> [What you should do]: Restate all data exactly. No images.

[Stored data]

####

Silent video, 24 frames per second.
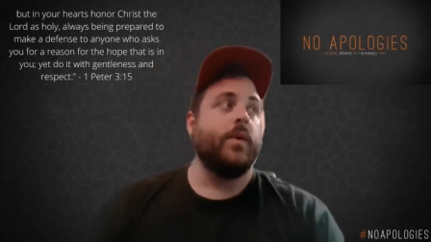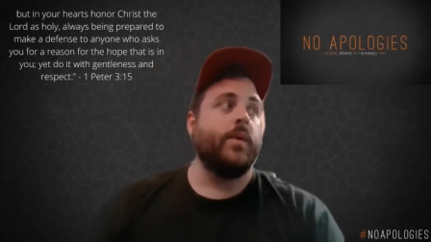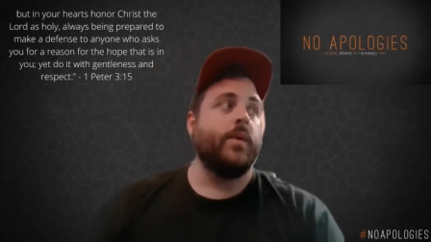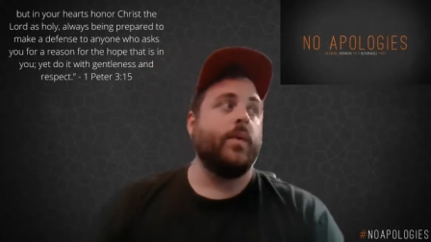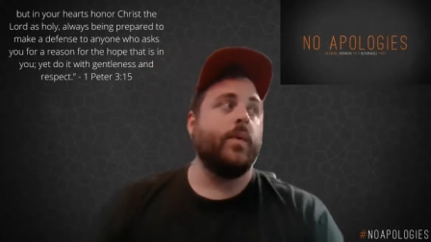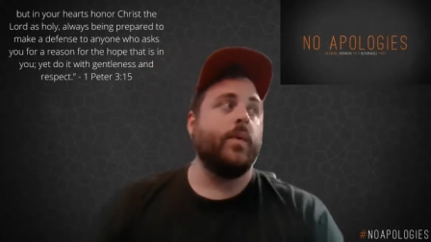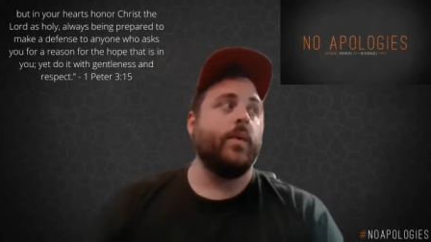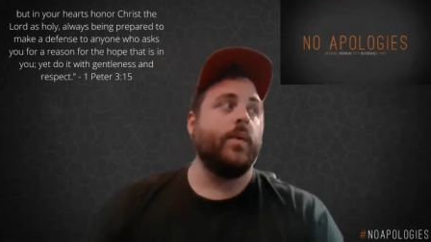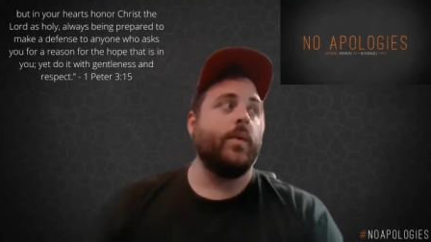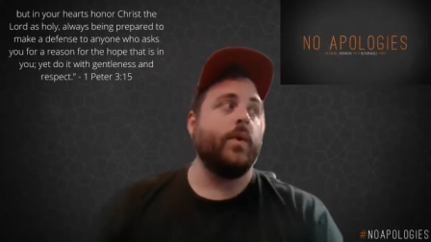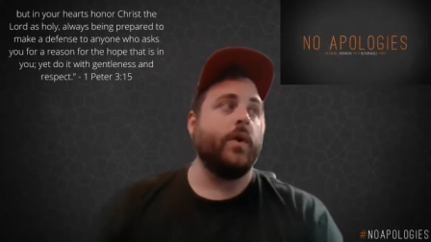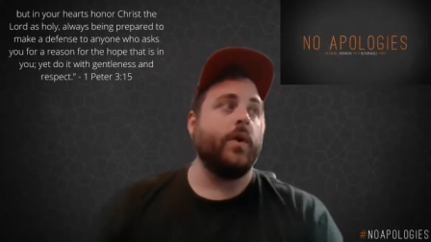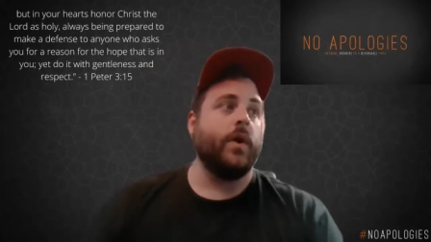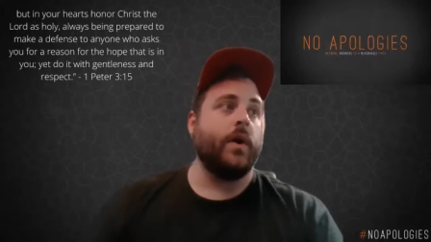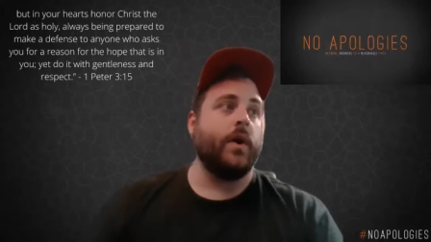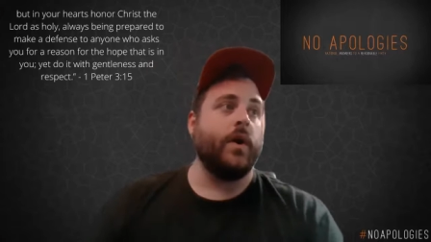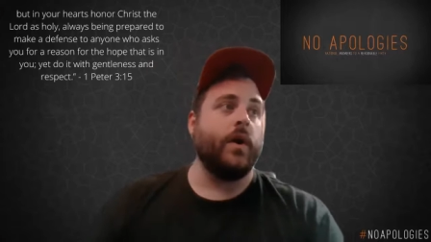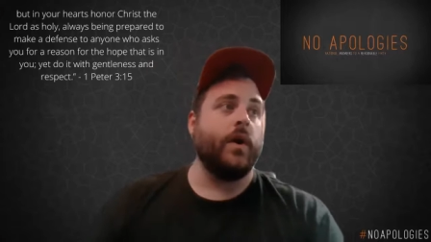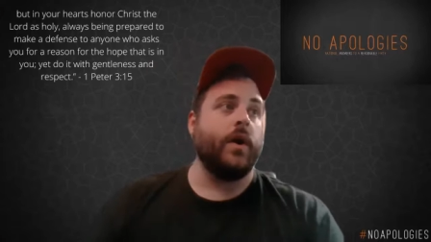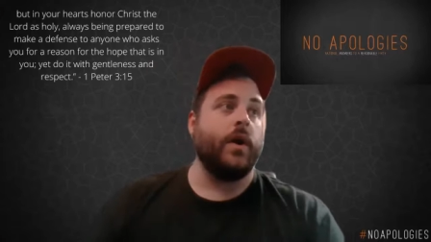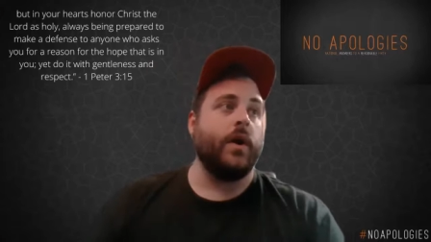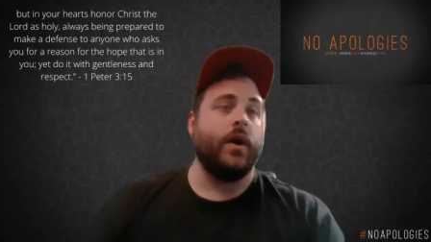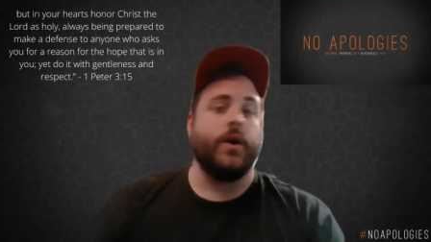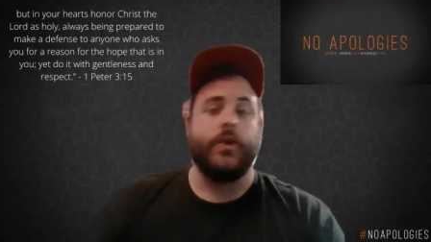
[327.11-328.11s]

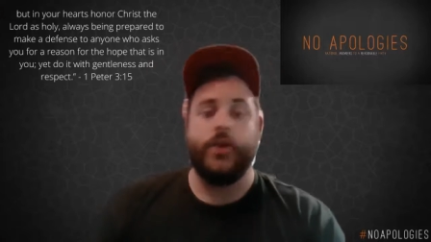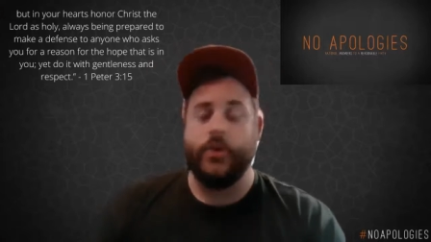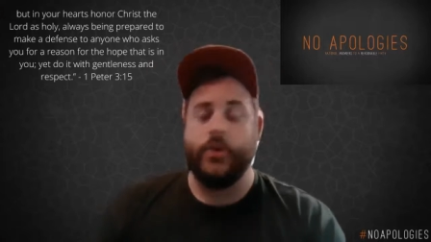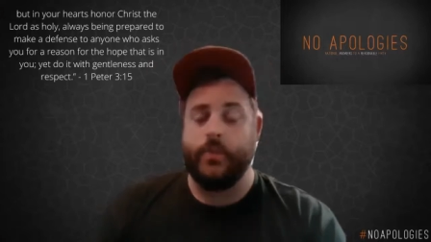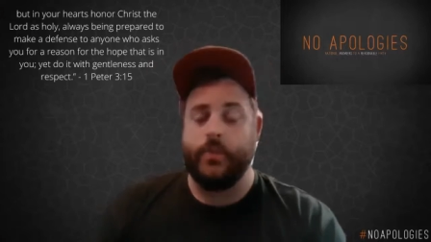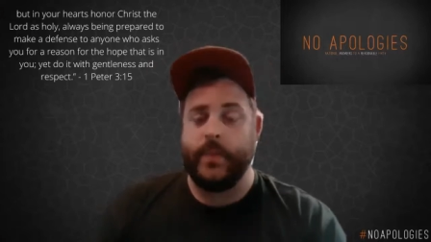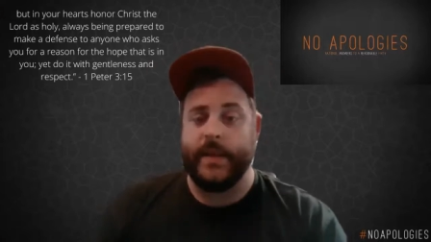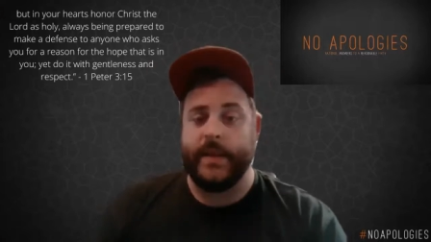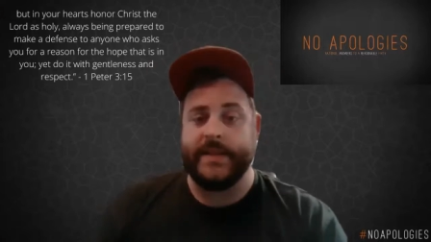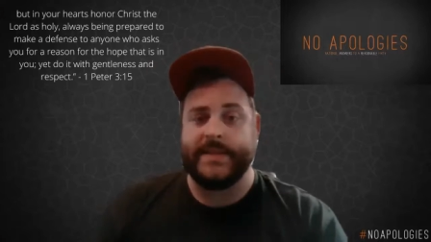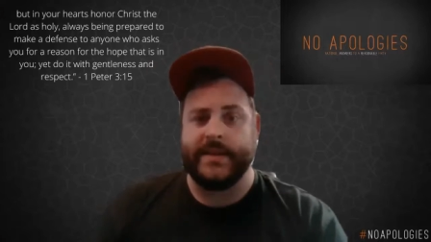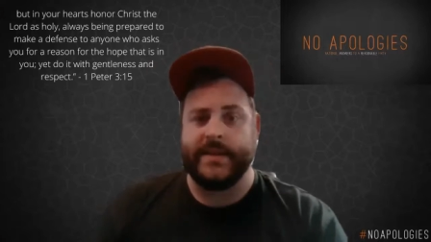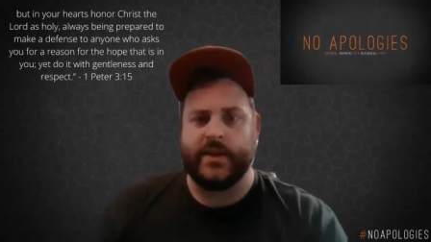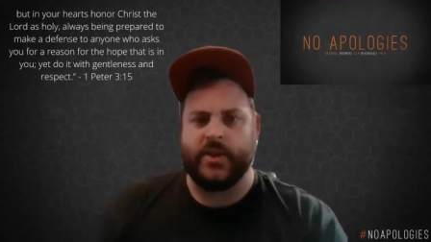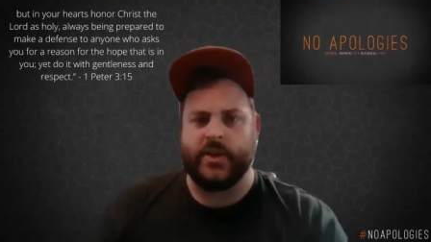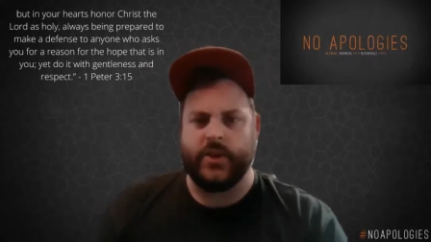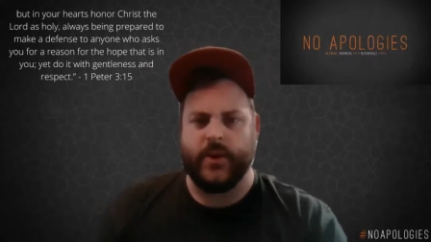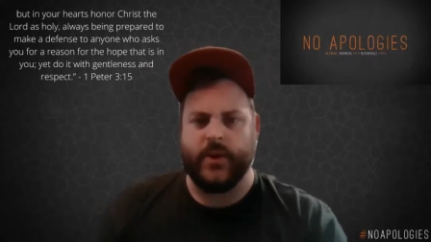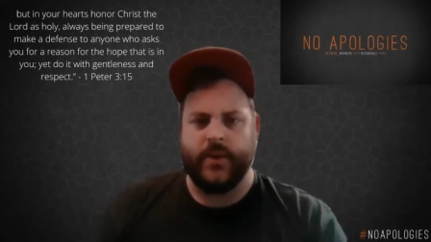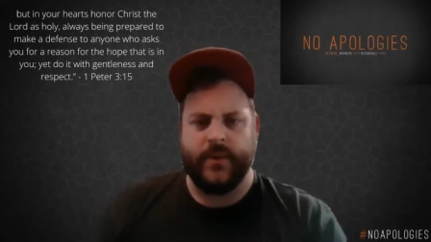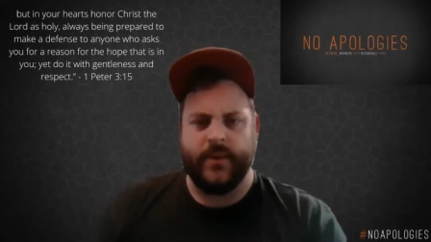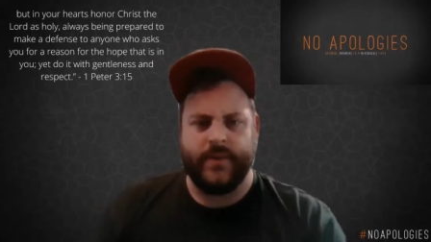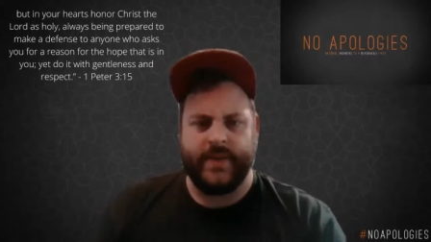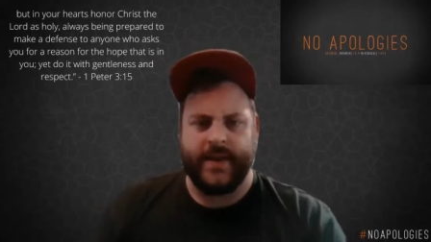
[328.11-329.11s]
or a new piece of
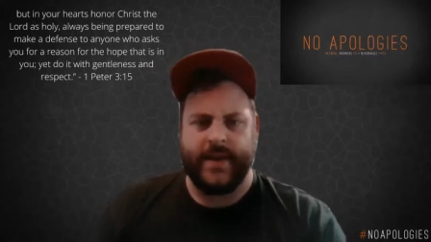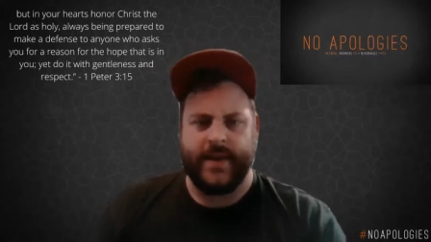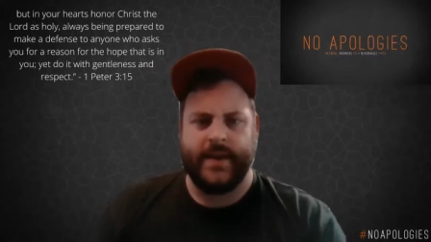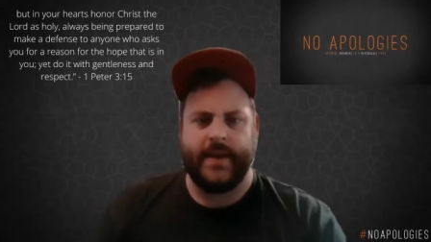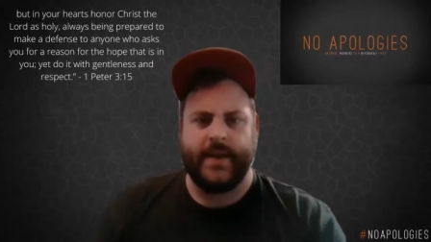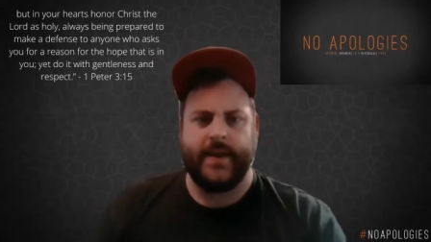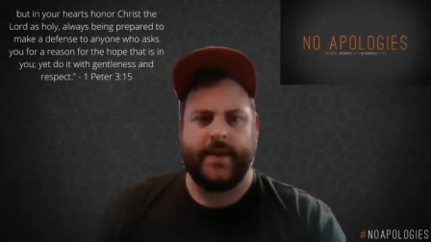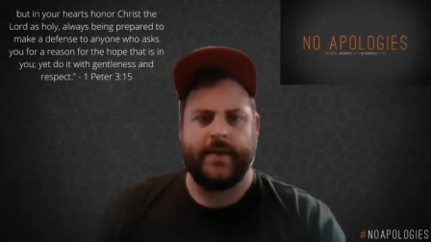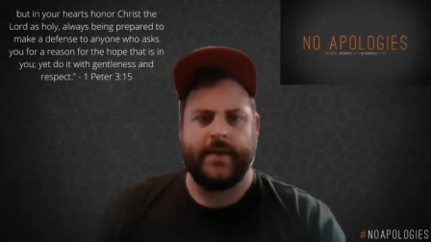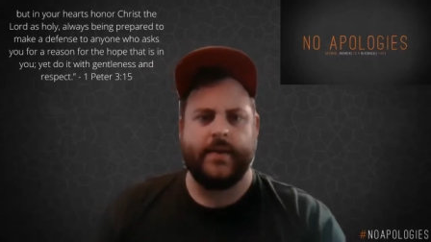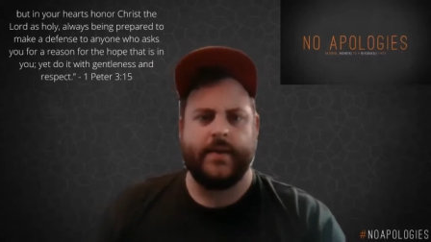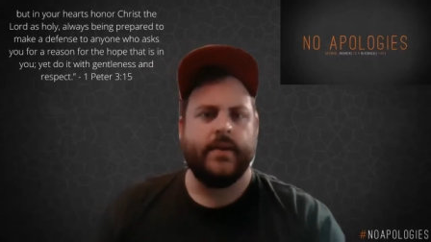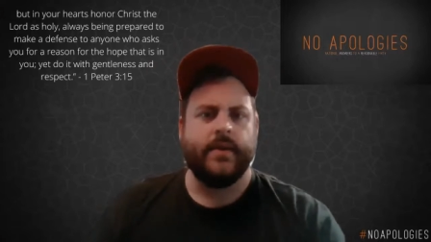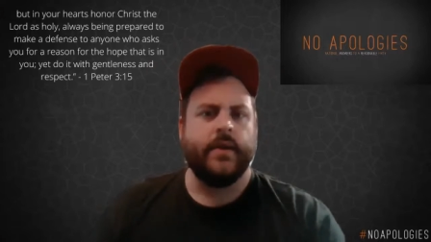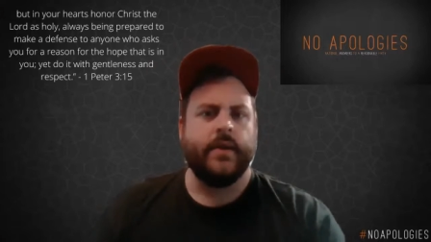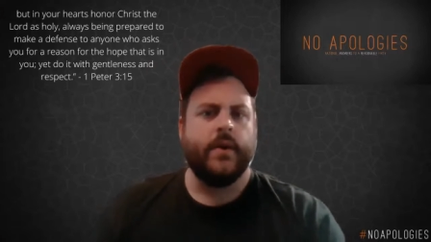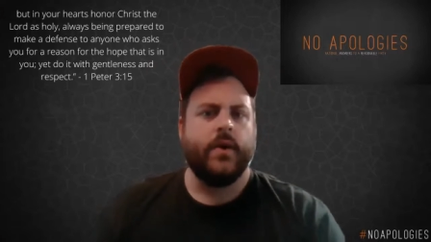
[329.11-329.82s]
clothing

####

> [Answer to this problem]:
Silent video, 24 frames per second.
[327.11-328.11s]

[328.11-329.11s]
or a new piece of
[329.11-329.82s]
clothing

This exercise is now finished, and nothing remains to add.